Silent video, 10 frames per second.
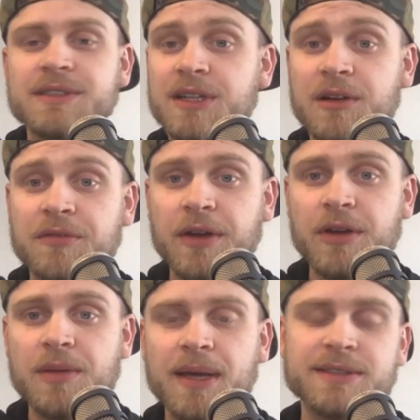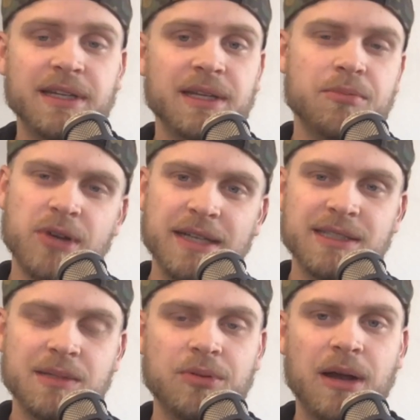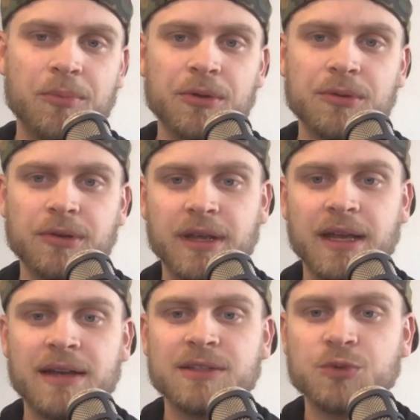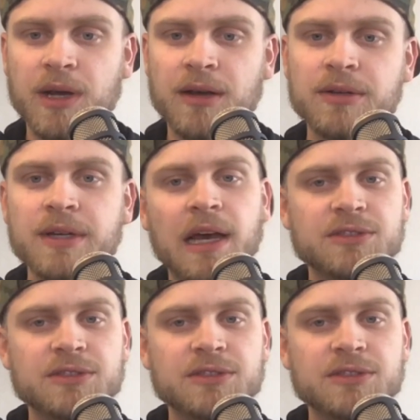is going to vary based on the price of the property you're looking at as well.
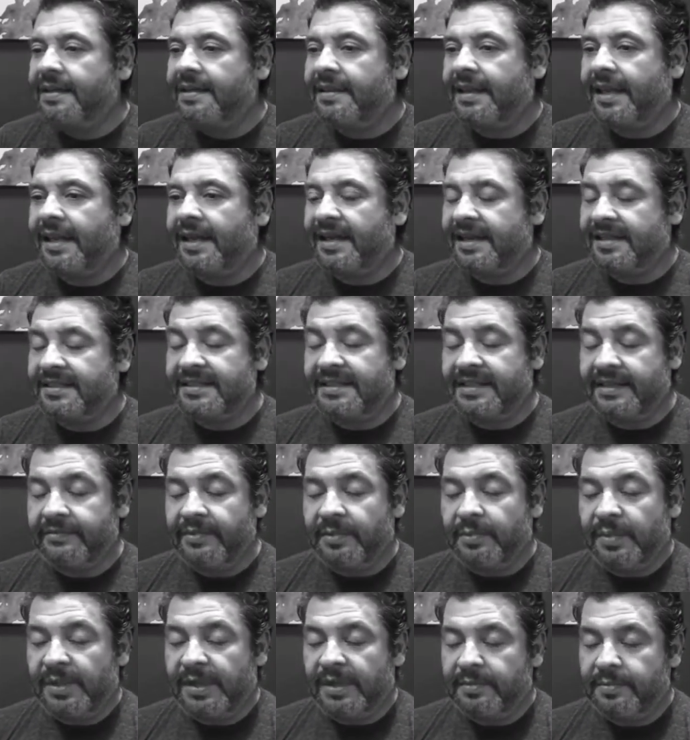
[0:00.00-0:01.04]
that has
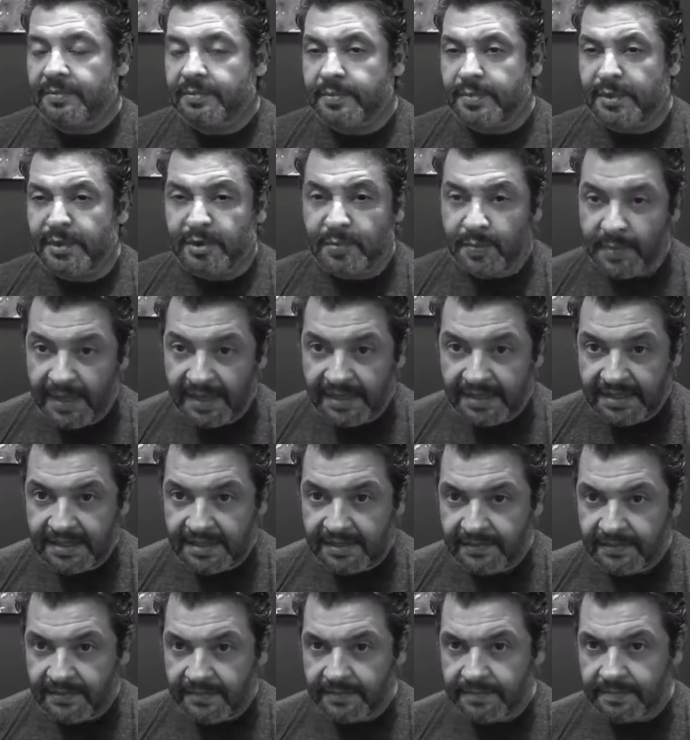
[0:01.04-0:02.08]
given me
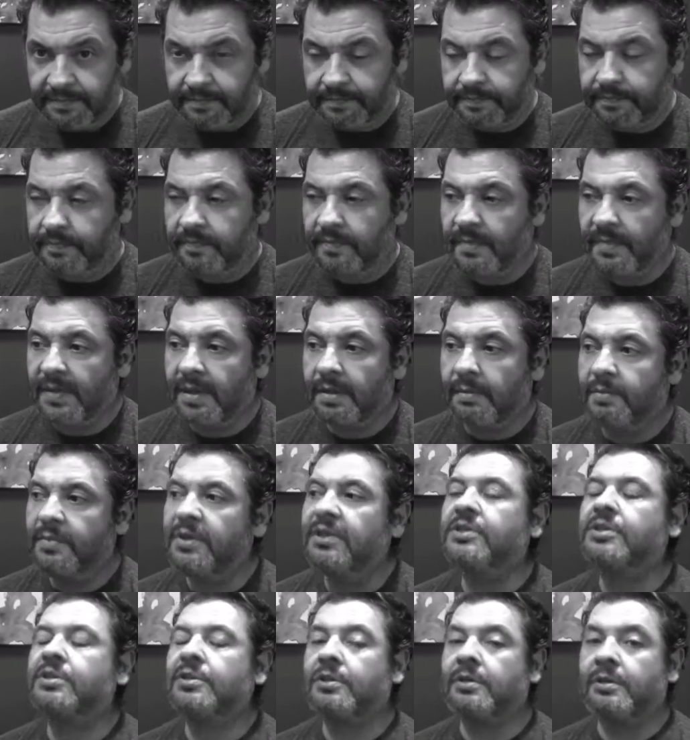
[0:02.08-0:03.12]
perspective,
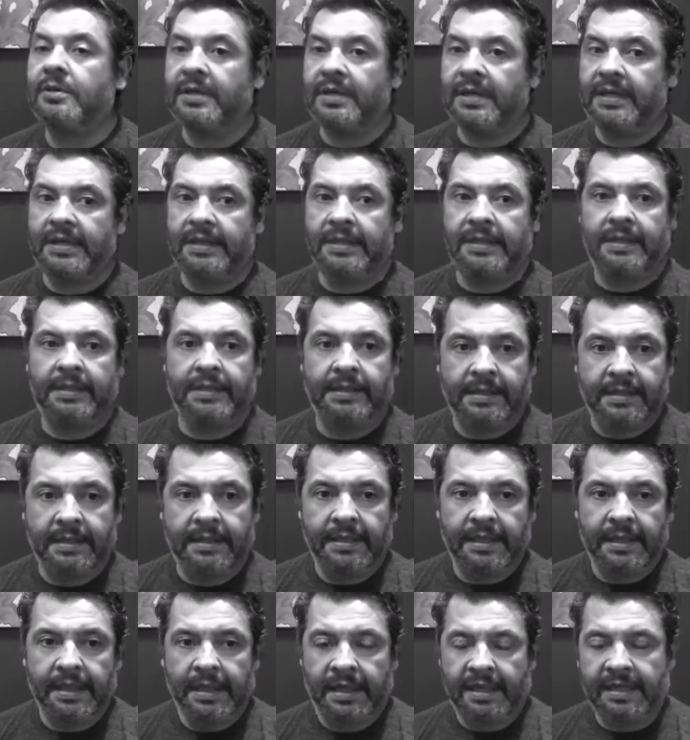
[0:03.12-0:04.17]
maturity,
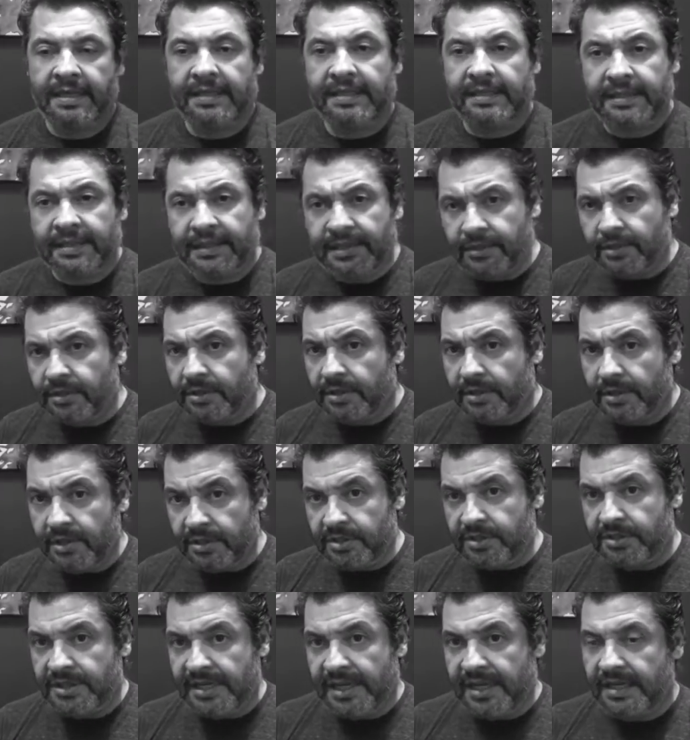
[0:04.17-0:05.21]
and a clearer
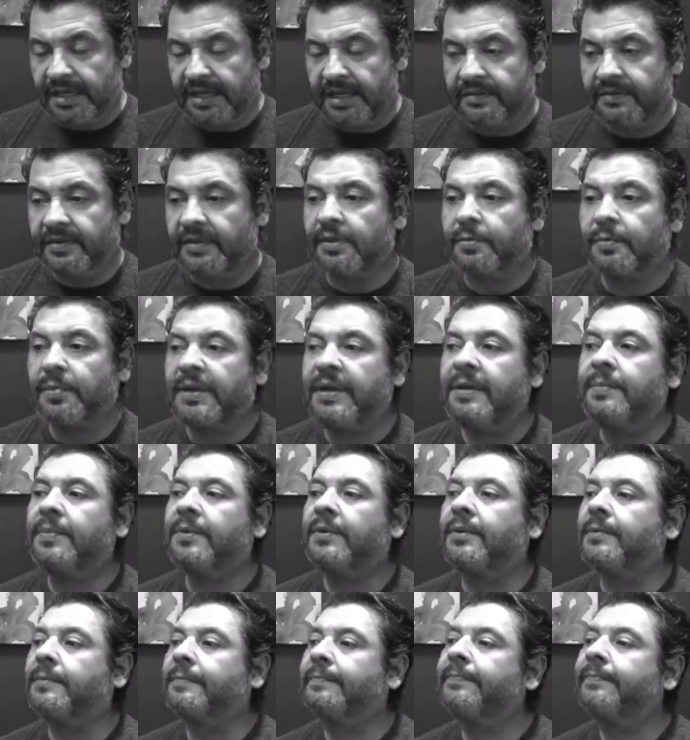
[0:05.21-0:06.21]
understanding of other people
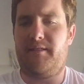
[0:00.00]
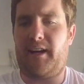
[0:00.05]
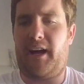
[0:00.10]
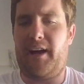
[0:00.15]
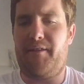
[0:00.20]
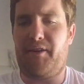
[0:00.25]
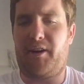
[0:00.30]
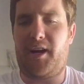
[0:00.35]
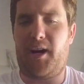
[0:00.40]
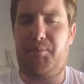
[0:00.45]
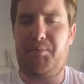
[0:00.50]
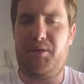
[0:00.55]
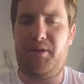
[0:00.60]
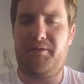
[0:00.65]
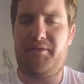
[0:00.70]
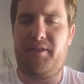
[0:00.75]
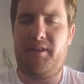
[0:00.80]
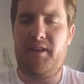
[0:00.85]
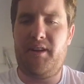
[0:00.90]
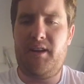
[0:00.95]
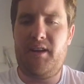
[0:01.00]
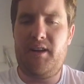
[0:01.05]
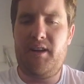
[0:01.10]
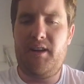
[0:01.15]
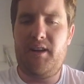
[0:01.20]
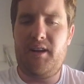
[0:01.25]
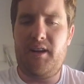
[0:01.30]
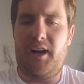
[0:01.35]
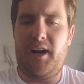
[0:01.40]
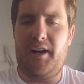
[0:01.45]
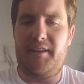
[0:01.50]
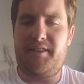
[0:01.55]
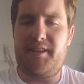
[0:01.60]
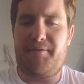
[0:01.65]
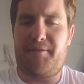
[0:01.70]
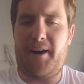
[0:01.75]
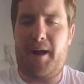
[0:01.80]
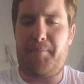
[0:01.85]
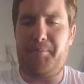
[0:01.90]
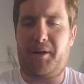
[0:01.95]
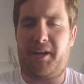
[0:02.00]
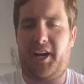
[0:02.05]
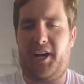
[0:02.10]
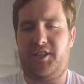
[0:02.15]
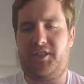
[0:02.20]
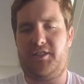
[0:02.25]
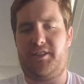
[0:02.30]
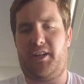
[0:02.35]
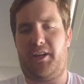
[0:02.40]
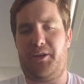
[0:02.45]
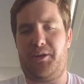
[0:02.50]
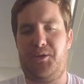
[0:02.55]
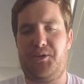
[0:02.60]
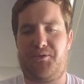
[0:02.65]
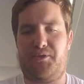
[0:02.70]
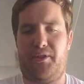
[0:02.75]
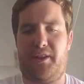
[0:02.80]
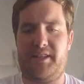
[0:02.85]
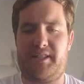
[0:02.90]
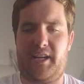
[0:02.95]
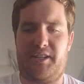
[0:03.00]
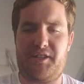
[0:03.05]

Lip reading: I have a couple of different applications that I use for this.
-- -- --
Each line of the data above is to be output exactly; the pictures are not to appear.

Silent video, 10 frames per second.
is going to vary based on the price of the property you're looking at as well.
[0:00.00-0:01.04]
that has
[0:01.04-0:02.08]
given me
[0:02.08-0:03.12]
perspective,
[0:03.12-0:04.17]
maturity,
[0:04.17-0:05.21]
and a clearer
[0:05.21-0:06.21]
understanding of other people
[0:00.00]
[0:00.05]
[0:00.10]
[0:00.15]
[0:00.20]
[0:00.25]
[0:00.30]
[0:00.35]
[0:00.40]
[0:00.45]
[0:00.50]
[0:00.55]
[0:00.60]
[0:00.65]
[0:00.70]
[0:00.75]
[0:00.80]
[0:00.85]
[0:00.90]
[0:00.95]
[0:01.00]
[0:01.05]
[0:01.10]
[0:01.15]
[0:01.20]
[0:01.25]
[0:01.30]
[0:01.35]
[0:01.40]
[0:01.45]
[0:01.50]
[0:01.55]
[0:01.60]
[0:01.65]
[0:01.70]
[0:01.75]
[0:01.80]
[0:01.85]
[0:01.90]
[0:01.95]
[0:02.00]
[0:02.05]
[0:02.10]
[0:02.15]
[0:02.20]
[0:02.25]
[0:02.30]
[0:02.35]
[0:02.40]
[0:02.45]
[0:02.50]
[0:02.55]
[0:02.60]
[0:02.65]
[0:02.70]
[0:02.75]
[0:02.80]
[0:02.85]
[0:02.90]
[0:02.95]
[0:03.00]
[0:03.05]

Lip reading: I have a couple of different applications that I use for this.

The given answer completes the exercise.